CAROL MATHER
Carol’s studio is small compared to others at the Yards, the size of a bedroom. She doesn’t need much space, her work is small work, she is a silversmith. She sits at a desk, lamps angled onto her hands, a leather pouch stretched from the desk to catch the silver filings. The tools carefully laid out are those for the tiny violence of small-scale metal working; files, hammers, vices, wire pullers.
She shares the studio three days a week with Grey, a terribly handsome Whippet. Her great love is animals. Tutors at college frowned on her for not making abstract work. When she left college, first she made jewellery boxes, highly decorated. But what people liked most were the animal-themed embellishments, so she stopped making the boxes, and started making just the animals. After animals, her main source of inspiration, is late Victorian Gothic. Highly decorated, elaborate, with a big dose of medieval.
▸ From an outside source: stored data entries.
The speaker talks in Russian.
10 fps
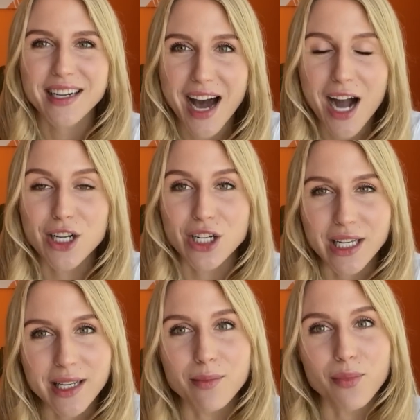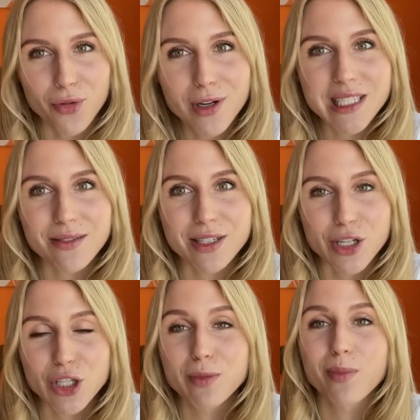как же им пользоваться,
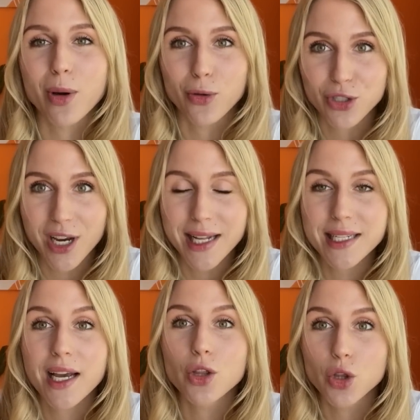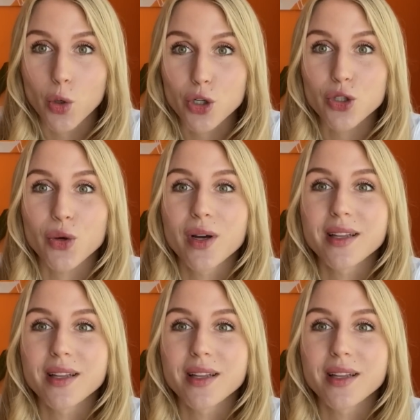чтобы получать то, что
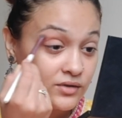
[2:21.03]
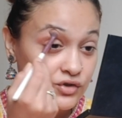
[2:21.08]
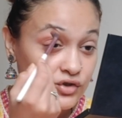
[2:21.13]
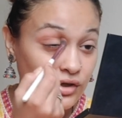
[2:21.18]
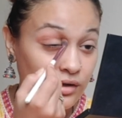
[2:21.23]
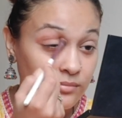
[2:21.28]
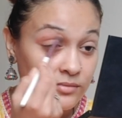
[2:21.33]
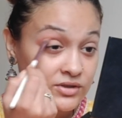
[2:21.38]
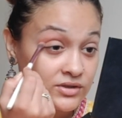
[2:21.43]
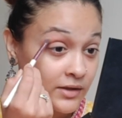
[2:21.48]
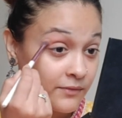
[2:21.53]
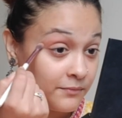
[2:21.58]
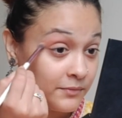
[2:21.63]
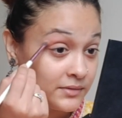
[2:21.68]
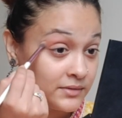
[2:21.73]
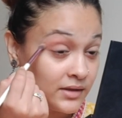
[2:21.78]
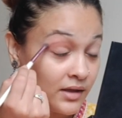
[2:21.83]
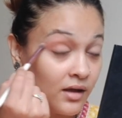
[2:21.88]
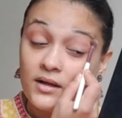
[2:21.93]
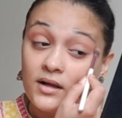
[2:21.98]
जर्मन
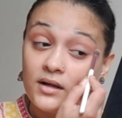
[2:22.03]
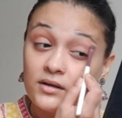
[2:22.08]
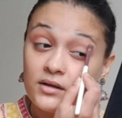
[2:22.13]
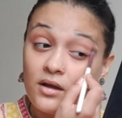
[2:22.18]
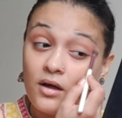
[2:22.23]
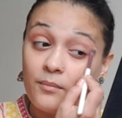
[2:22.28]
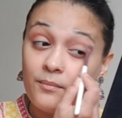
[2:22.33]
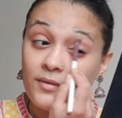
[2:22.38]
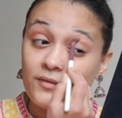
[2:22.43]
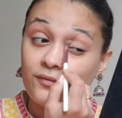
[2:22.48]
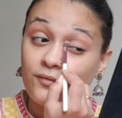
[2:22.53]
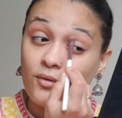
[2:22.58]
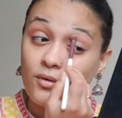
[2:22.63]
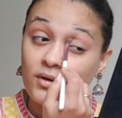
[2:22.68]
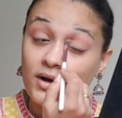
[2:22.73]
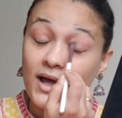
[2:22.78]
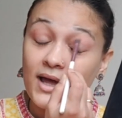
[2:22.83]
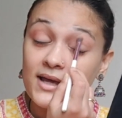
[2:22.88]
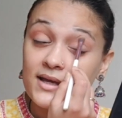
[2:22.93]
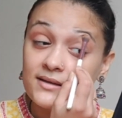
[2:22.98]
शेफर्ड था ना
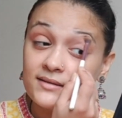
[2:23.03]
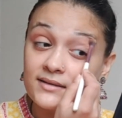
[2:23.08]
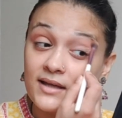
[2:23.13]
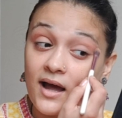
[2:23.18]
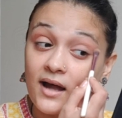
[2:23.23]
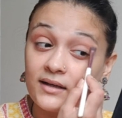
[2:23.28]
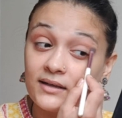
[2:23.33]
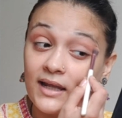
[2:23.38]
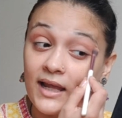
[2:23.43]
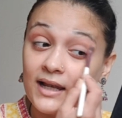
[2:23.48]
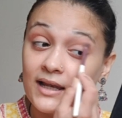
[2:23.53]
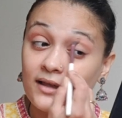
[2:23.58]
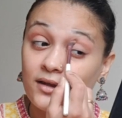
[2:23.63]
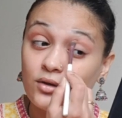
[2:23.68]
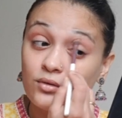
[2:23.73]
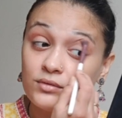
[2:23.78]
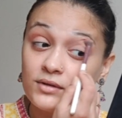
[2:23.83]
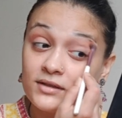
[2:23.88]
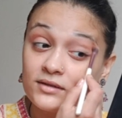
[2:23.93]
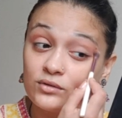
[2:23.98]
बिफोर आई स्टार्ट
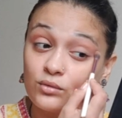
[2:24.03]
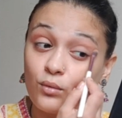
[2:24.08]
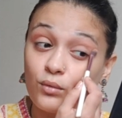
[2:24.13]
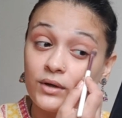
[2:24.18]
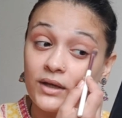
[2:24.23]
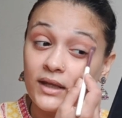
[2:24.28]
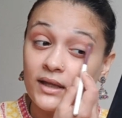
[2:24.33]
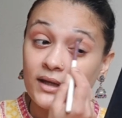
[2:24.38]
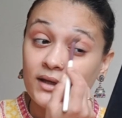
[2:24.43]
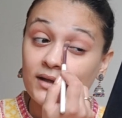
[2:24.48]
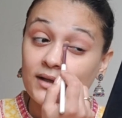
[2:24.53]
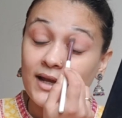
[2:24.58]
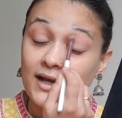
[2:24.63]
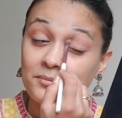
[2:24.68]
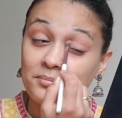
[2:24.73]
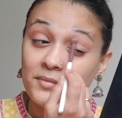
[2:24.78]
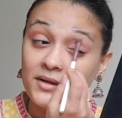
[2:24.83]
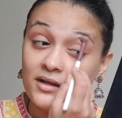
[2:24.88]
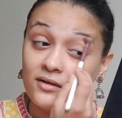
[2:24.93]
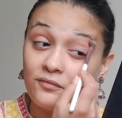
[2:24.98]
टेलिंग यू द स्टोरी
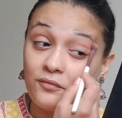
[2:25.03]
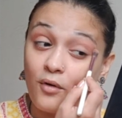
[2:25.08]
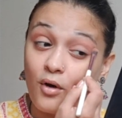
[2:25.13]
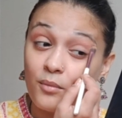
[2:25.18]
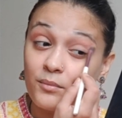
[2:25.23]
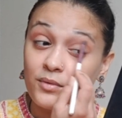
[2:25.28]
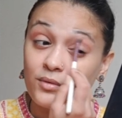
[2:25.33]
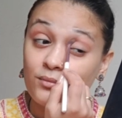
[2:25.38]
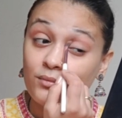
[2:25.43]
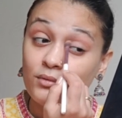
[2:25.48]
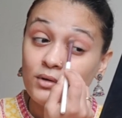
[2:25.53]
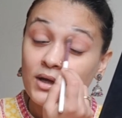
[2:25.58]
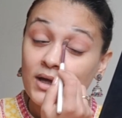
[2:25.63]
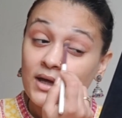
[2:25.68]
लेट मी इन्फॉर्म यू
The display cupboard on her wall boasts quite a bestiary. Each piece serves a purpose; a warthog pincushion, a bear with panniers for salt and pepper. Her most recent project is miniaturisation, using computer alchemy. Carol’s pieces, already small (the size of a plum), are scanned, 3D-printed in resin, casts made, and tiny replicas cast in silver.
All those fantastic collective nouns; a streak of tigers, a knot of toads, but what are the nouns for a mixture of different animals? There on her table
is a tumble of stags, rabbits and hounds. Gathered for a hunt, or a parade.
She works steadily on commissions. Making pendants and tiny statues of people’s loved animal companions. She shows me one in progress. A pendant of a one-eyed Jack Russell, perfectly capturing his up-turned snout, long body and short powerful legs. Such life she has wrought in such tiny form. Just as alive as the Whippet dozing behind us.